The findings reported here have substantial implications. Firstly, the species differences in intelligence and their variance from the mean are biggest on the more G-loaded cognitive abilities, as is also the case for population differences within the
human species. This suggests that the evolutionary accounts developed to explain population cognitive differences in humans are plausible, as it is improbable that a “Factor X” (the term generally used to refer to putative environmental
causes of population differences in cognitive abilities; Jensen, 1973) could be operating to create the findings reported here among primate species. Several putative “Factor Xs” involve systematic negative discrimination or stereotype threat
(Sesardic, 2005). It is difficult to envisage how these social forces might extend across primate phylogenies. A more parsimonious account of the apparent ubiquity of validation for Spearman's hypothesis is that it results from more common-factor-loaded abilities simply being more revealing of taxonomic group differences owing to differential selection having operated historically on general intelligence to a greater extent than on narrower and more modular abilities — and that this is likely the same for human populations as it is for primate species, the principal difference being the duration of selection.

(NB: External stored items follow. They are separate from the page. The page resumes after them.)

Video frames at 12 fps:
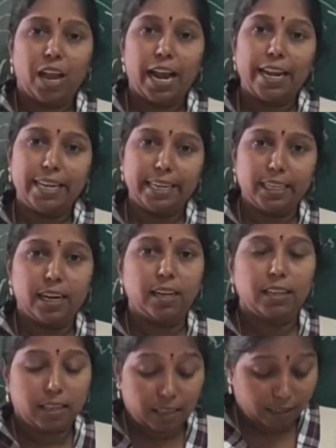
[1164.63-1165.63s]
And here
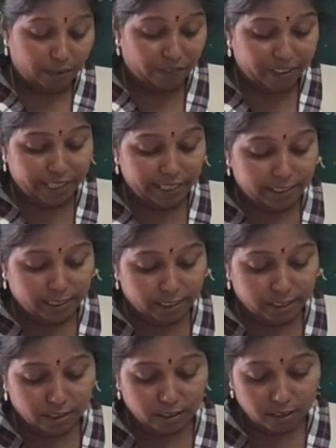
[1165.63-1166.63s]
with
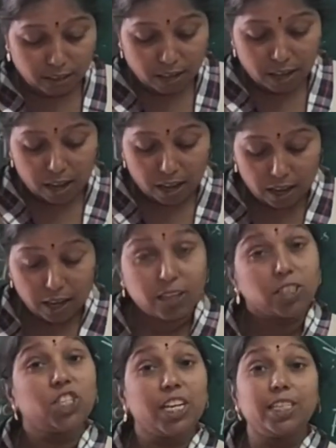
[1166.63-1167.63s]
this,
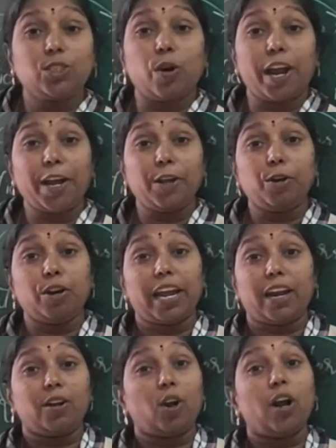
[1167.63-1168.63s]
she is going
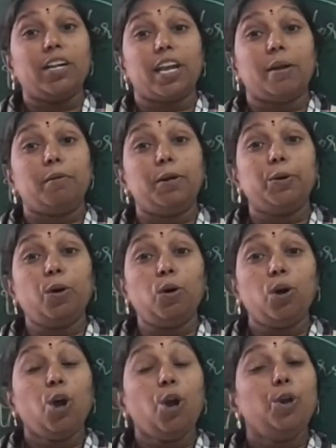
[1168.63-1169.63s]
to not able to
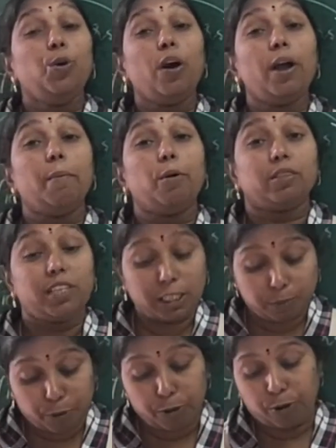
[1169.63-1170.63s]
know about
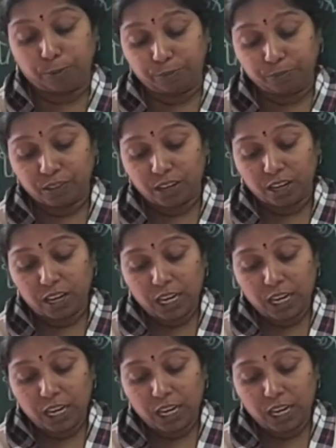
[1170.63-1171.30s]
this bureau.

Comment: it looks as if a G factor (principal axis based on aggregated measures) can be extracted from primates, even though they cannot be tested with pencil and paper and spoken vocabulary definitions. Primates appear to conform to the same general intellectual factor g (based on individual measures) which underlies human abilities.
Darwin should have the last word (1871, p. 105)
“the difference in mind between man and the higher animals… is certainly one of degree and not of kind" (Italics added for emphasis).